19 March 2023

Structure and Contingency: War Onset in the East China Sea


What could trigger a conflict in the East China Sea between China on one side and Japan and the United States on the other, and what would that conflict look like?

This chapter (3) by Paul van Hooft, Tim Sweijs and Stella Kim imagines conflict and escalation scenarios in the East China Sea, by analyzing structural drivers of China, the US, Japan, South Korea, and other regional states’ maritime strategies, territorial disputes, and geographic constraints. The chapter also explores how “gray zone strategies”—strategies that exploit ambiguity about actors or territorial jurisdiction—risk creating contingencies that trap actors into escalatory paths.

In particular, the chapter highlights how European states, like the Netherlands and the UK, while unlikely to play a large role in any conflict scenario in the East China sea, do have a stake in ensuring stability of the multilateral order and the security of sealines of communication.

While scenarios are simply thought experiments; they cannot tell us what will happen, the chapter explores the features of the future security environment so we can best prevent what we can and prepare for what cannot.

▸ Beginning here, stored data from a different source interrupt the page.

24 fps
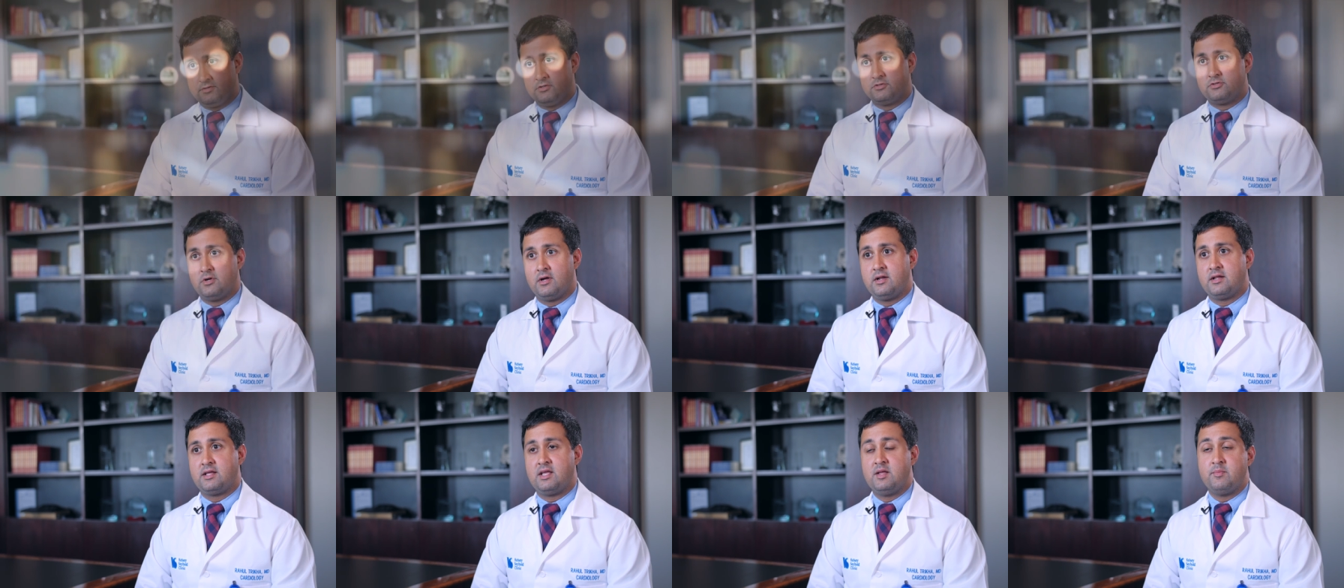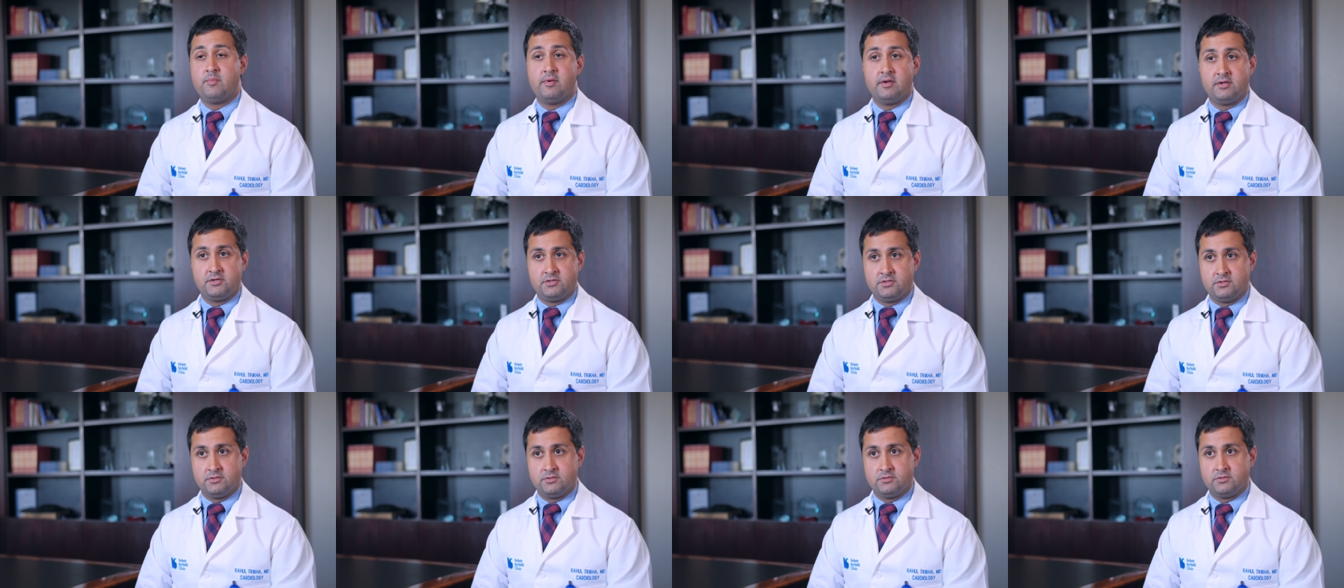to try to keep
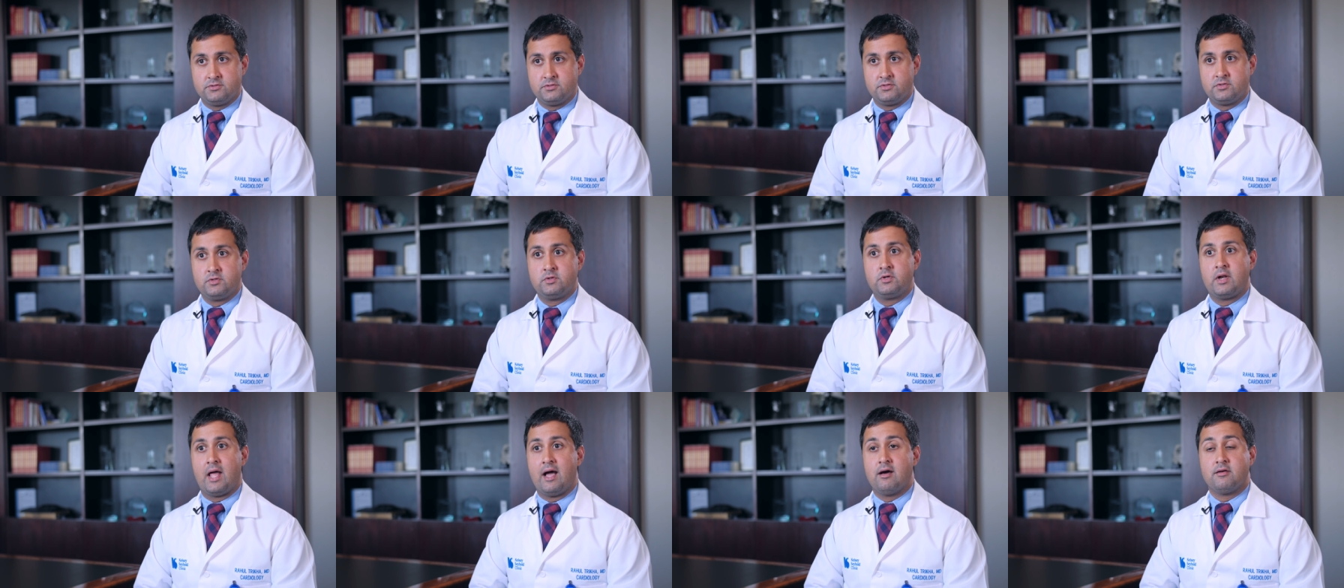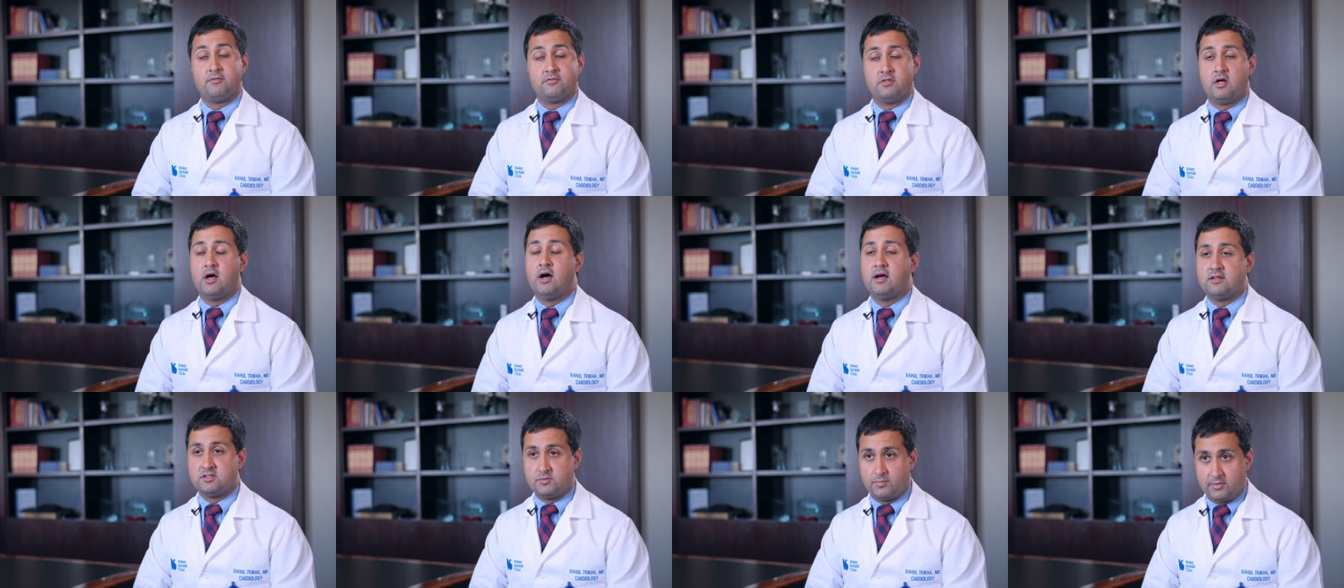patients out of the
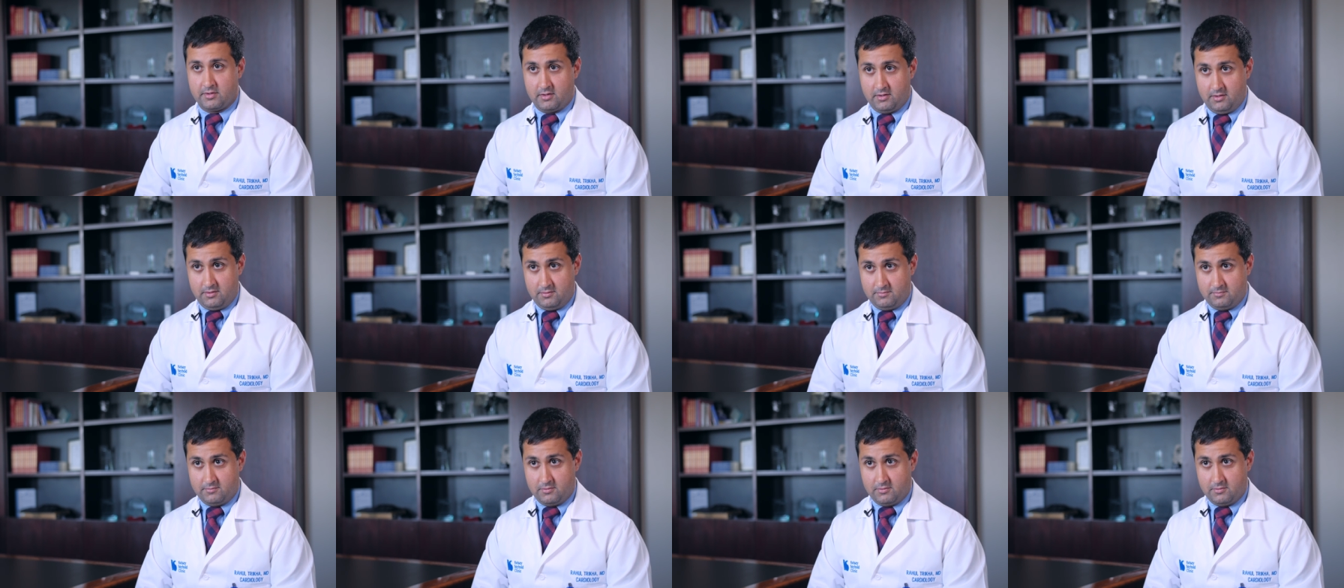hospital.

The paper concludes by highlighting how long-term structure pressures, nationalist-populist rhetoric, and the perceptions of national officials could combine to realize future conflict in the East China Sea.

The chapter is part of a larger book, Conflict Scenarios between United States and China at Sea published by the Korea Institute for Maritime strategy. However, HCSS is also exploring similar research for both Dutch government and Dutch industry, as part of our Europe in the Indo-Pacific Hub (EIPH).